Department of Neurosciences
Case Western Reserve University
School of Medicine, Room E653
The laboratory combines a primary interest in CNS neural development with a focus on understanding the biology of neural diseases including Multiple Sclerosis, Brain tumors and Cerebral Palsy.
We are interested in understanding the cellular and molecular mechanisms that regulate glial cell determination in the developing vertebrate CNS. Oligodendrocytes, the myelinating cells of the CNS develop from precursors that arise in distinct locations within the embryonic neural tube. The origin of oligodendrocyte precursors is a result of local signaling including expression of sonic hedgehog. A number of other influences are required to develop the final pattern of oligodendrocyte in the mature tissue. These include dispersal signals to guide cell migration and stop signals such as the chemokine CXCL1 that position precursors to receive appropriate proliferative and differentiative cues. We are currently defining the interplay between these different signals in order to gain a complete understanding of oligodendrogenesis.

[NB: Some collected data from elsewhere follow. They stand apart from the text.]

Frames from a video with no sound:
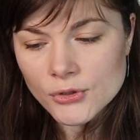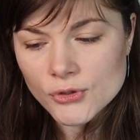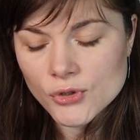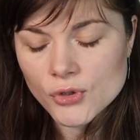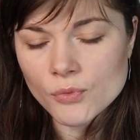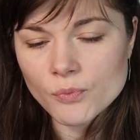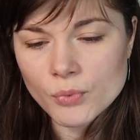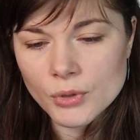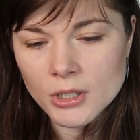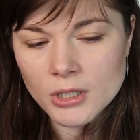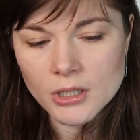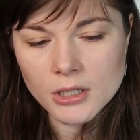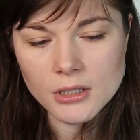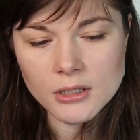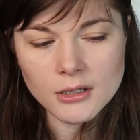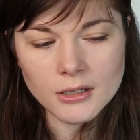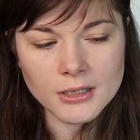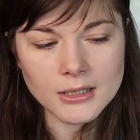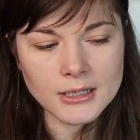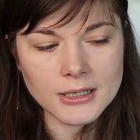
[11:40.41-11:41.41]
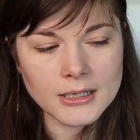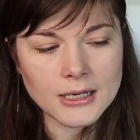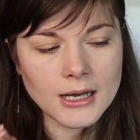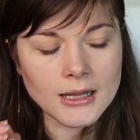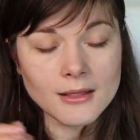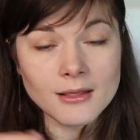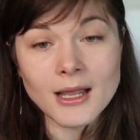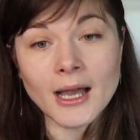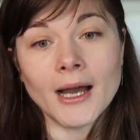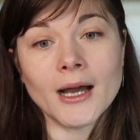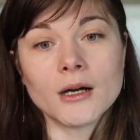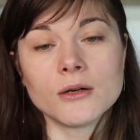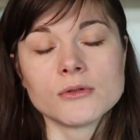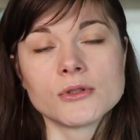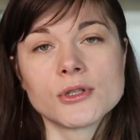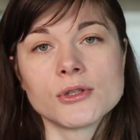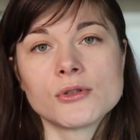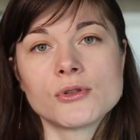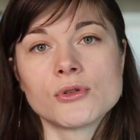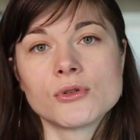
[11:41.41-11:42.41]
to be
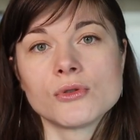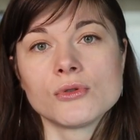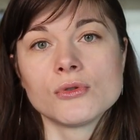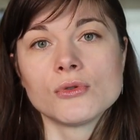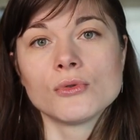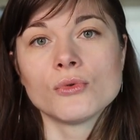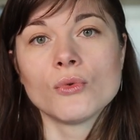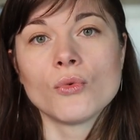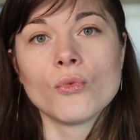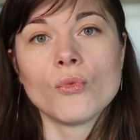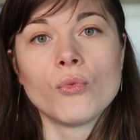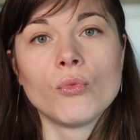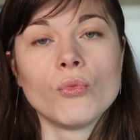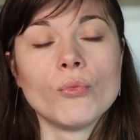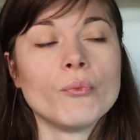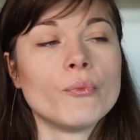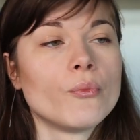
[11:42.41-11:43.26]
allowed toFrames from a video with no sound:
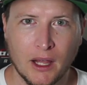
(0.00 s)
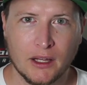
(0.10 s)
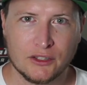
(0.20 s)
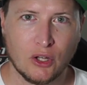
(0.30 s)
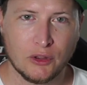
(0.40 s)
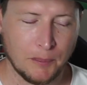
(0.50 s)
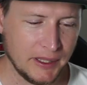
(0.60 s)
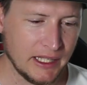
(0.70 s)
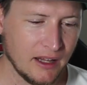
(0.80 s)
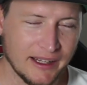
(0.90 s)
So the
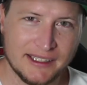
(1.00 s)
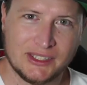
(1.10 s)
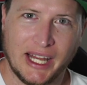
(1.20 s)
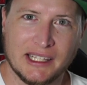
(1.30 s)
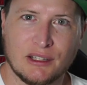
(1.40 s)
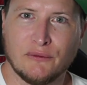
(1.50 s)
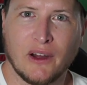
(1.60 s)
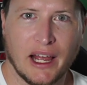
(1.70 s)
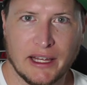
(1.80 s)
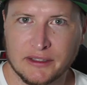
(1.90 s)
Piel
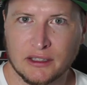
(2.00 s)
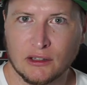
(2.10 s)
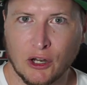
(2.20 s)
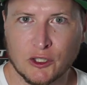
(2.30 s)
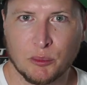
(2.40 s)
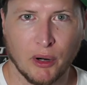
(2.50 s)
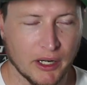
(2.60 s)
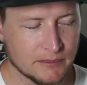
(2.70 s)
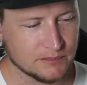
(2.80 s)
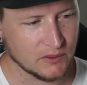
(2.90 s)
intensifies in large part,
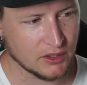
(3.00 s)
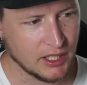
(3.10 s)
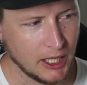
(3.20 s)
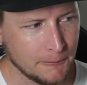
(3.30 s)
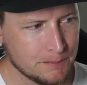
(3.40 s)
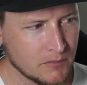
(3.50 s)
okay?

Precursor cells capable of giving rise to oligodendrocytes persist in the adult CNS and we are using a variety of approaches to determine whether these endogenous cells can be recruited to enhance repair of damaged white matter in the adult CNS. These include stimulation of cell proliferation and survival through delivery of specific proteins into focal lesions and the use of transgenic mice lacking critical components of the chemokine signal pathways.

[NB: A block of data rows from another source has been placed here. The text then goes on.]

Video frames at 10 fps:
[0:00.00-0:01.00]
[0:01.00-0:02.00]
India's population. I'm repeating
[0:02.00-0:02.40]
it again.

The majority of primary brain tumors are derived from glial lineage cells. Using information derived from out developmental studies we are determining whether distinct populations of brain tumors proliferate migrate and die in response to selected stimuli.
Cerebral Palsy is a commonly associated with insults to the developing CNS that result in aberrant development of myelinated regions. We are testing the hypothesis that the failure of normal development reflects a transient perturbation in the development of oligodendrocyte precursors. We have recently developed a novel model of fetal ischemia in rats and are using this model to develop interventional therapies to reduce the damage of prenatal insults.